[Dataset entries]
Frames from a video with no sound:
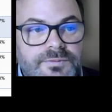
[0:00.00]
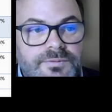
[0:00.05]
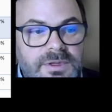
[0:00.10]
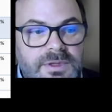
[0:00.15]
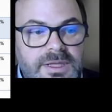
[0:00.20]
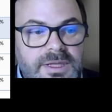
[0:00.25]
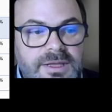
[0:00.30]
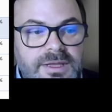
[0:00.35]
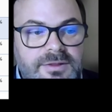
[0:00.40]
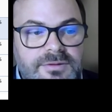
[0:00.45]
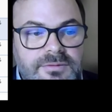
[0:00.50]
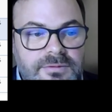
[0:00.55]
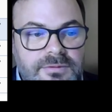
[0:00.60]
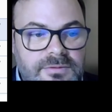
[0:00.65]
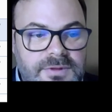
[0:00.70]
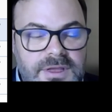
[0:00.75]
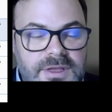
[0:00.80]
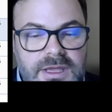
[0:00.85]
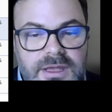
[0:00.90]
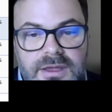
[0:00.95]
really
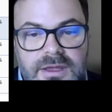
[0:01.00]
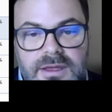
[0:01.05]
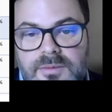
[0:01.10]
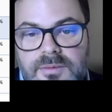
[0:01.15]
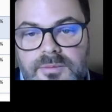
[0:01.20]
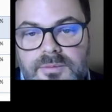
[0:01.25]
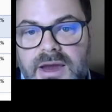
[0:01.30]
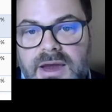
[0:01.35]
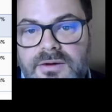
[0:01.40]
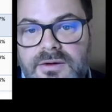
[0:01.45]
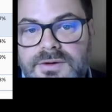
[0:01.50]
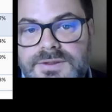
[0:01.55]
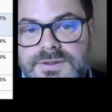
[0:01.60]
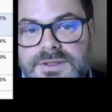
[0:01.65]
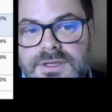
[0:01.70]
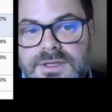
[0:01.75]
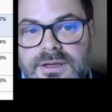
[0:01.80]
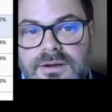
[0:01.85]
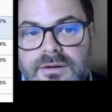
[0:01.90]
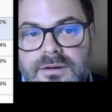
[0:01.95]
through the
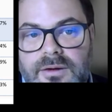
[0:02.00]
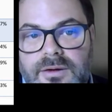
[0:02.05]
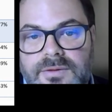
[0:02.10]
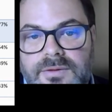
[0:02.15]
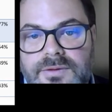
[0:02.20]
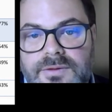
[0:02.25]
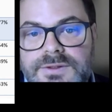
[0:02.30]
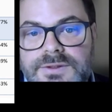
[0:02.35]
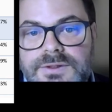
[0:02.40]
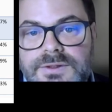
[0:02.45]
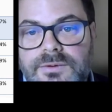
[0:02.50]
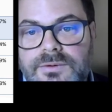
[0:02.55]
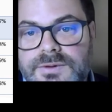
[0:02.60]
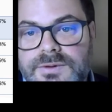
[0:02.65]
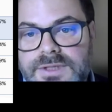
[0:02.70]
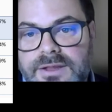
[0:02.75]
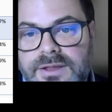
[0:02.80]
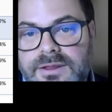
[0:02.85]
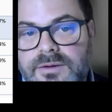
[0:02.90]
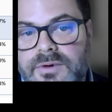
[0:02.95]
comparison on the
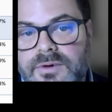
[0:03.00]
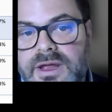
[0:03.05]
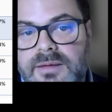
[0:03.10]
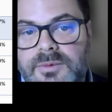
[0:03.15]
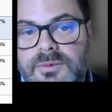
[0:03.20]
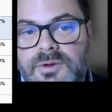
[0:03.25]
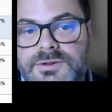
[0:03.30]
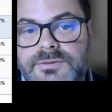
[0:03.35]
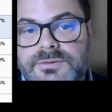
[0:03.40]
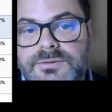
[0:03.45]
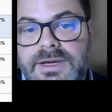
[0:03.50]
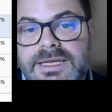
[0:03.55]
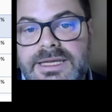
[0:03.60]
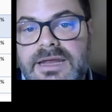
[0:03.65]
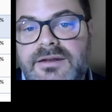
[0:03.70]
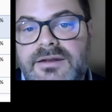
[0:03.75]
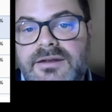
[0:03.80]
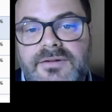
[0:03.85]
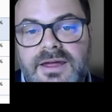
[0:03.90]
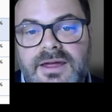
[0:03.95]
scores that they were able to
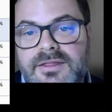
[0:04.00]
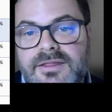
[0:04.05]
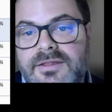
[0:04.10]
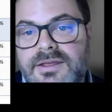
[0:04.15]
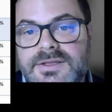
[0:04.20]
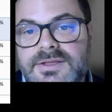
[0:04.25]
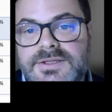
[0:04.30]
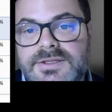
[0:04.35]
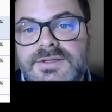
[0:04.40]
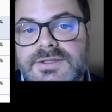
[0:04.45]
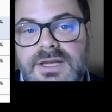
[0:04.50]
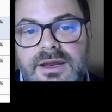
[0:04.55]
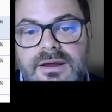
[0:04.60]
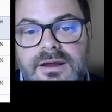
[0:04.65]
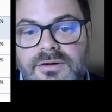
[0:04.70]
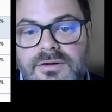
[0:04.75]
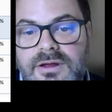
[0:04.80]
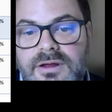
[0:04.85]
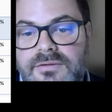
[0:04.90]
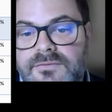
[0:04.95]
identify this as an
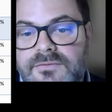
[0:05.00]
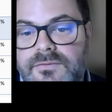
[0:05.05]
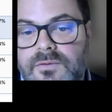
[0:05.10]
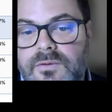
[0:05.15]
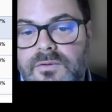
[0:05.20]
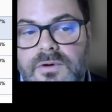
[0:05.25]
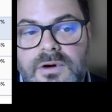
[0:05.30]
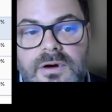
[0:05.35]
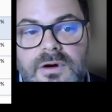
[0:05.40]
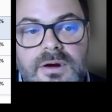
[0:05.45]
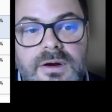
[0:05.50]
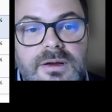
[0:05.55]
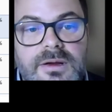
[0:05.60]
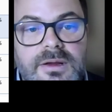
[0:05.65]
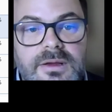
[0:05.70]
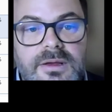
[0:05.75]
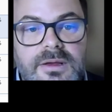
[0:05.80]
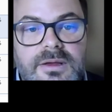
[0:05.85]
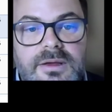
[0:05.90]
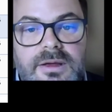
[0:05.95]
area for
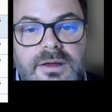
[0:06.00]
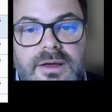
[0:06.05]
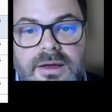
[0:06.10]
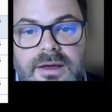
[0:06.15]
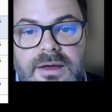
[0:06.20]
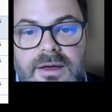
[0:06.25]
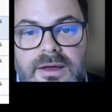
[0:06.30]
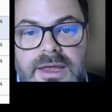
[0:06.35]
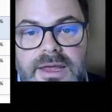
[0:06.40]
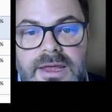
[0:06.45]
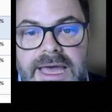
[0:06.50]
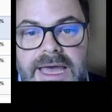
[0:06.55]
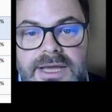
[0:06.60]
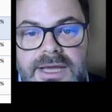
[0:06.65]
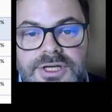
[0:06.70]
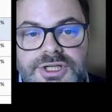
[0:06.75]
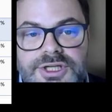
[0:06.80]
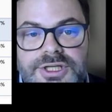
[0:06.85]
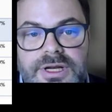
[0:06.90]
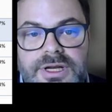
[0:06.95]

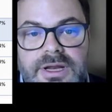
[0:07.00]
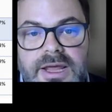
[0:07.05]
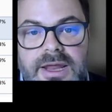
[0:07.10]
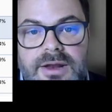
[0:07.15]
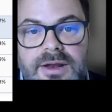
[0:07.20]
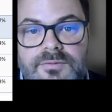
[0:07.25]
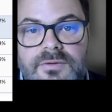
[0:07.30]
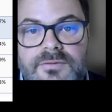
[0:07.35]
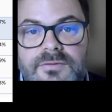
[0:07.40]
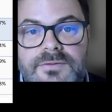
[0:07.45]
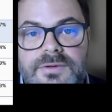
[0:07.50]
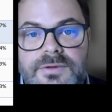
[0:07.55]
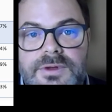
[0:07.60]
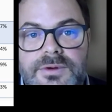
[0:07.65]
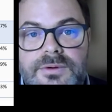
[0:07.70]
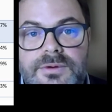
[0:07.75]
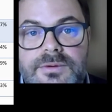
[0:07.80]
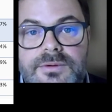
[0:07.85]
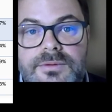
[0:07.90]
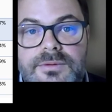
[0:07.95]
action and
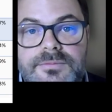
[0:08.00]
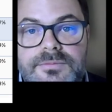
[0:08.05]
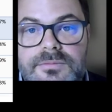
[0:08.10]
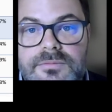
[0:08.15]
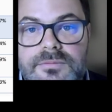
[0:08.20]
review.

Exercise directions: Leave the pictures out and print the records above exactly as they stand.

Written reply:
Frames from a video with no sound:
[0:00.00]
[0:00.05]
[0:00.10]
[0:00.15]
[0:00.20]
[0:00.25]
[0:00.30]
[0:00.35]
[0:00.40]
[0:00.45]
[0:00.50]
[0:00.55]
[0:00.60]
[0:00.65]
[0:00.70]
[0:00.75]
[0:00.80]
[0:00.85]
[0:00.90]
[0:00.95]
really
[0:01.00]
[0:01.05]
[0:01.10]
[0:01.15]
[0:01.20]
[0:01.25]
[0:01.30]
[0:01.35]
[0:01.40]
[0:01.45]
[0:01.50]
[0:01.55]
[0:01.60]
[0:01.65]
[0:01.70]
[0:01.75]
[0:01.80]
[0:01.85]
[0:01.90]
[0:01.95]
through the
[0:02.00]
[0:02.05]
[0:02.10]
[0:02.15]
[0:02.20]
[0:02.25]
[0:02.30]
[0:02.35]
[0:02.40]
[0:02.45]
[0:02.50]
[0:02.55]
[0:02.60]
[0:02.65]
[0:02.70]
[0:02.75]
[0:02.80]
[0:02.85]
[0:02.90]
[0:02.95]
comparison on the
[0:03.00]
[0:03.05]
[0:03.10]
[0:03.15]
[0:03.20]
[0:03.25]
[0:03.30]
[0:03.35]
[0:03.40]
[0:03.45]
[0:03.50]
[0:03.55]
[0:03.60]
[0:03.65]
[0:03.70]
[0:03.75]
[0:03.80]
[0:03.85]
[0:03.90]
[0:03.95]
scores that they were able to
[0:04.00]
[0:04.05]
[0:04.10]
[0:04.15]
[0:04.20]
[0:04.25]
[0:04.30]
[0:04.35]
[0:04.40]
[0:04.45]
[0:04.50]
[0:04.55]
[0:04.60]
[0:04.65]
[0:04.70]
[0:04.75]
[0:04.80]
[0:04.85]
[0:04.90]
[0:04.95]
identify this as an
[0:05.00]
[0:05.05]
[0:05.10]
[0:05.15]
[0:05.20]
[0:05.25]
[0:05.30]
[0:05.35]
[0:05.40]
[0:05.45]
[0:05.50]
[0:05.55]
[0:05.60]
[0:05.65]
[0:05.70]
[0:05.75]
[0:05.80]
[0:05.85]
[0:05.90]
[0:05.95]
area for
[0:06.00]
[0:06.05]
[0:06.10]
[0:06.15]
[0:06.20]
[0:06.25]
[0:06.30]
[0:06.35]
[0:06.40]
[0:06.45]
[0:06.50]
[0:06.55]
[0:06.60]
[0:06.65]
[0:06.70]
[0:06.75]
[0:06.80]
[0:06.85]
[0:06.90]
[0:06.95]

[0:07.00]
[0:07.05]
[0:07.10]
[0:07.15]
[0:07.20]
[0:07.25]
[0:07.30]
[0:07.35]
[0:07.40]
[0:07.45]
[0:07.50]
[0:07.55]
[0:07.60]
[0:07.65]
[0:07.70]
[0:07.75]
[0:07.80]
[0:07.85]
[0:07.90]
[0:07.95]
action and
[0:08.00]
[0:08.05]
[0:08.10]
[0:08.15]
[0:08.20]
review.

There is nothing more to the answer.